When he stood up, I instinctively jerked forward to return the hug. He didn’t move, and I stopped mid-motion. I began to sob, taking air in big, gulping breaths.

“Oh, Tatie.”

“I saw you today,” I choked out. “I saw you with someone. On campus.”

“One of my students?”

“It wasn’t just a student! I know who she is.”

I waited for his eyes to shuttle around as he came up with an excuse. His face looked naked without its glasses. But instead he looked at me with something like pity. “You can’t be making yourself ill over this. I get jealous of you, too, but I try and understand that you need to live your life independent of mine.”

My heart surged to hear he was jealous, and to cover it I said, “Fuck that. You have no respect for me.”

“I do, and I’m sensitive to your feelings, trust me.” He sighed. “I sometimes forget how young you are.”

“What does that mean?”

“It’s just that these situations feel completely overwhelming before we get better trained in heartache.”

I lost my mother
I wanted to shout at him, what could be a bigger grief than that? But I didn’t want to get us off track. “Natasha’s not even pretty! She smells like cabbage. I can’t believe you!”

My hands over my face, I bent towards him. He didn’t touch me.

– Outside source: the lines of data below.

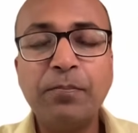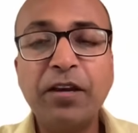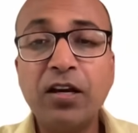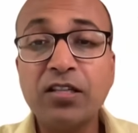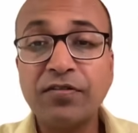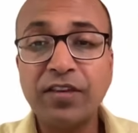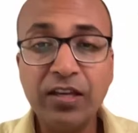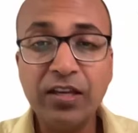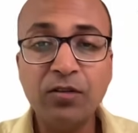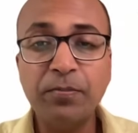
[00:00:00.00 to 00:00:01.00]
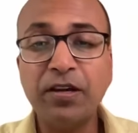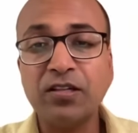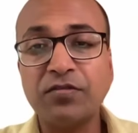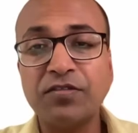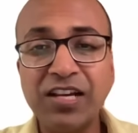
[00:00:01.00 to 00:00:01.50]
because of ego,
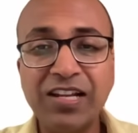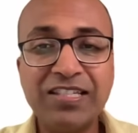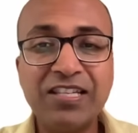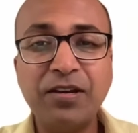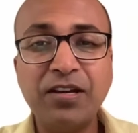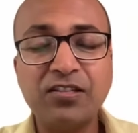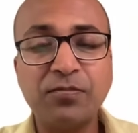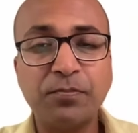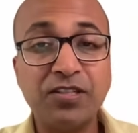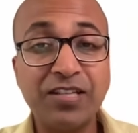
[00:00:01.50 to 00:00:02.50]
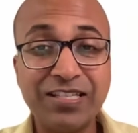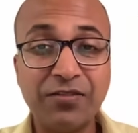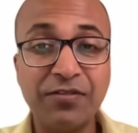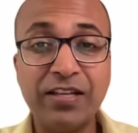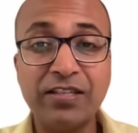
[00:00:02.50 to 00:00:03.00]
because of jealousy, because of
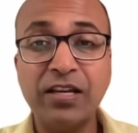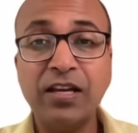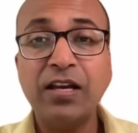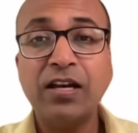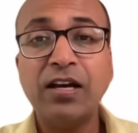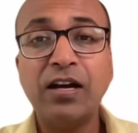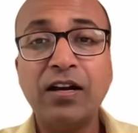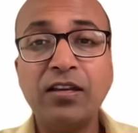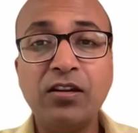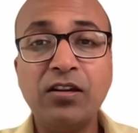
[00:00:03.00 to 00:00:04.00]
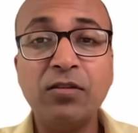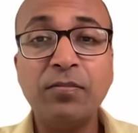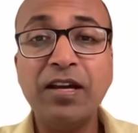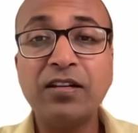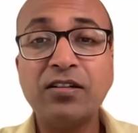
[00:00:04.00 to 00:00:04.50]
possessiveness, you
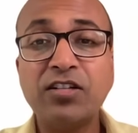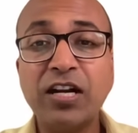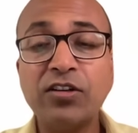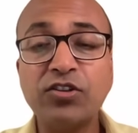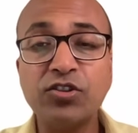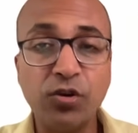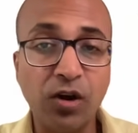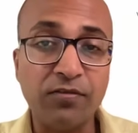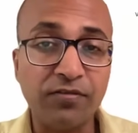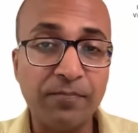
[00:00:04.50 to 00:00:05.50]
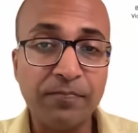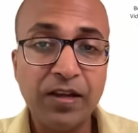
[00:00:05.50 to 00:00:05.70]
may try to show off.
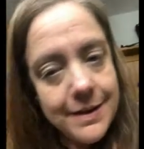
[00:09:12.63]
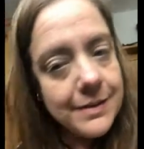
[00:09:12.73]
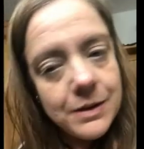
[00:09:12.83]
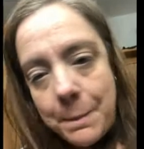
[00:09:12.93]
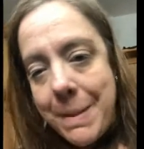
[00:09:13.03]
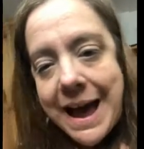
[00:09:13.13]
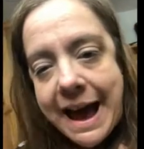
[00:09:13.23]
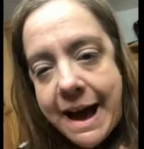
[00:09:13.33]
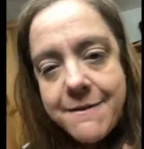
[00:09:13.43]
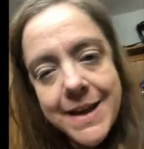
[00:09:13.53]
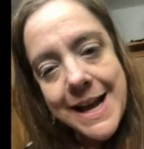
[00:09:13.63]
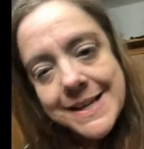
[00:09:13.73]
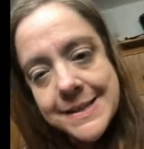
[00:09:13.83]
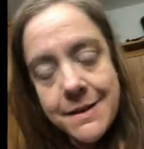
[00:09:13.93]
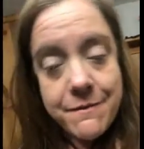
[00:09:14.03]
little
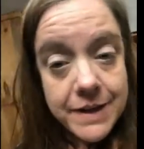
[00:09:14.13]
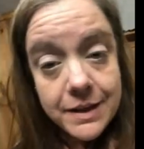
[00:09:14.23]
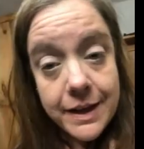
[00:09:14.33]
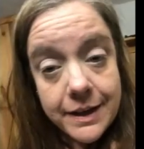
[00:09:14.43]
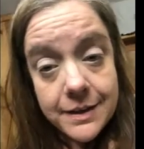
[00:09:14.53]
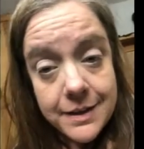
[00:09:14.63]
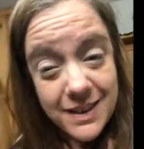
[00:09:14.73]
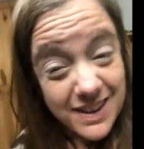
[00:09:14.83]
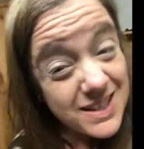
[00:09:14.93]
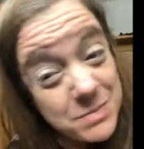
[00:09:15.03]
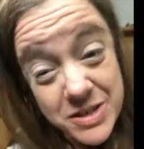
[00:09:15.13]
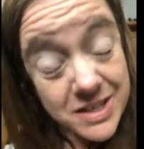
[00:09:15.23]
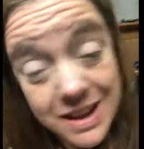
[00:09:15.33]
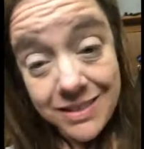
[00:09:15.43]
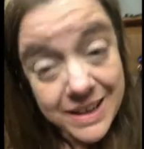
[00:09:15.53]
Pav-esque feeling because I'm just
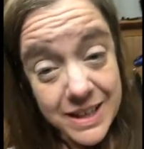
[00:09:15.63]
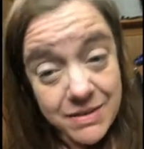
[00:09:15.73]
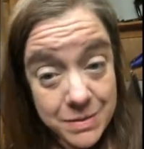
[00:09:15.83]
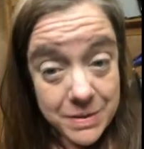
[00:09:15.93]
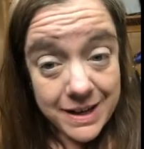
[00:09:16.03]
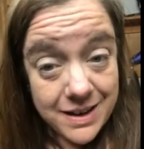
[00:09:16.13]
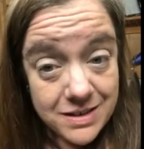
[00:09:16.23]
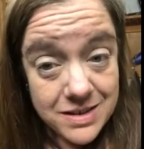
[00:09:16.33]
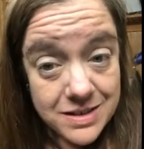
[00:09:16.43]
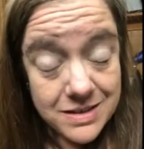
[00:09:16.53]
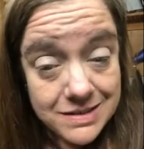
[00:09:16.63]
not like everybody else.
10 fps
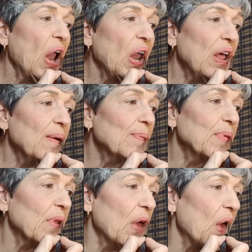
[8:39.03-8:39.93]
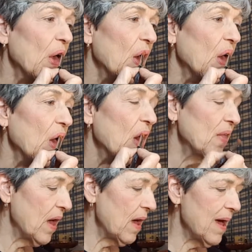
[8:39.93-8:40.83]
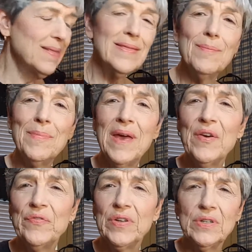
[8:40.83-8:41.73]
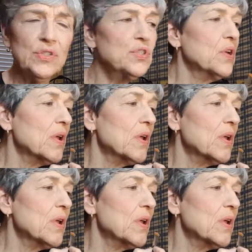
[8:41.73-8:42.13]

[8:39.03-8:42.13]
lips the matte finish,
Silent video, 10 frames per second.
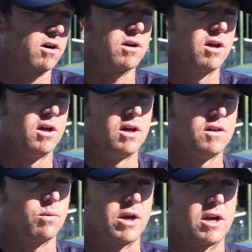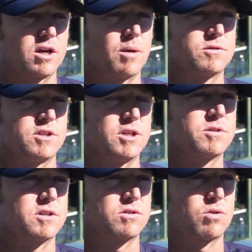And then we had a couple teams
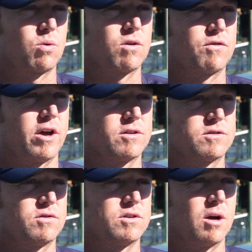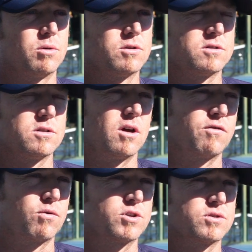get to the quarterfinals of the doubles, and
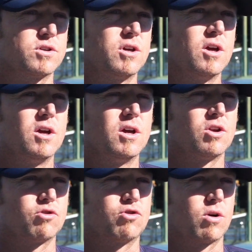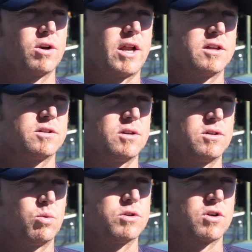unfortunately, you know, Jordan has
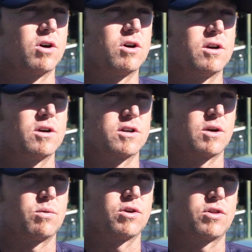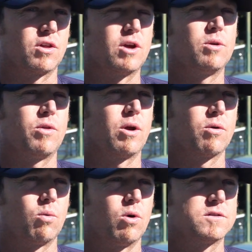was hurt because I really they they were
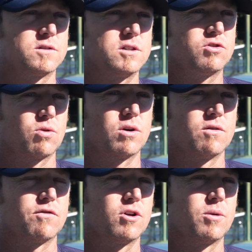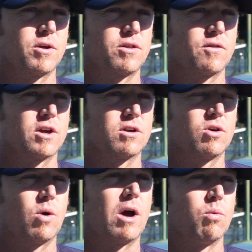the one seed, Jordan and Filip. I thought they could
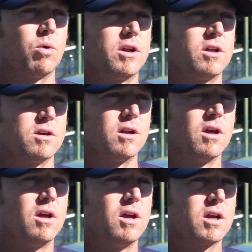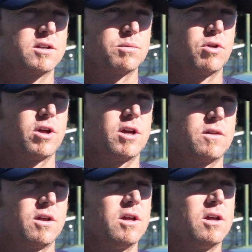go out and win it and get to play
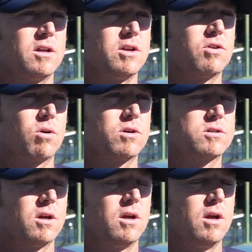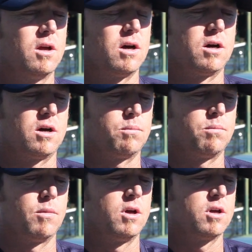at, at indoors,
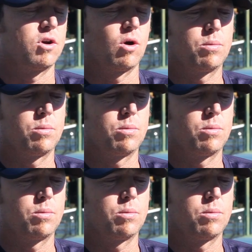um, you know.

Instead, he said, almost to himself, “I’d thought you’d held this theory for weeks now.”

“Why? Who’d you hear it from?”

He winced slightly. “Natasha had mentioned that you glare at her. In class. I said that couldn’t be—it’s so unlike you, but I had wondered about it.”

The horror of my situation hit me. They had discussed me! Probably in bed! I started crying again.

Rhinehart patted my tangled hair. I hated myself for letting him. After a while, he said, “Your outfit reminds me of something. Summer, maybe, or backwoods camping. It’s very endearing.”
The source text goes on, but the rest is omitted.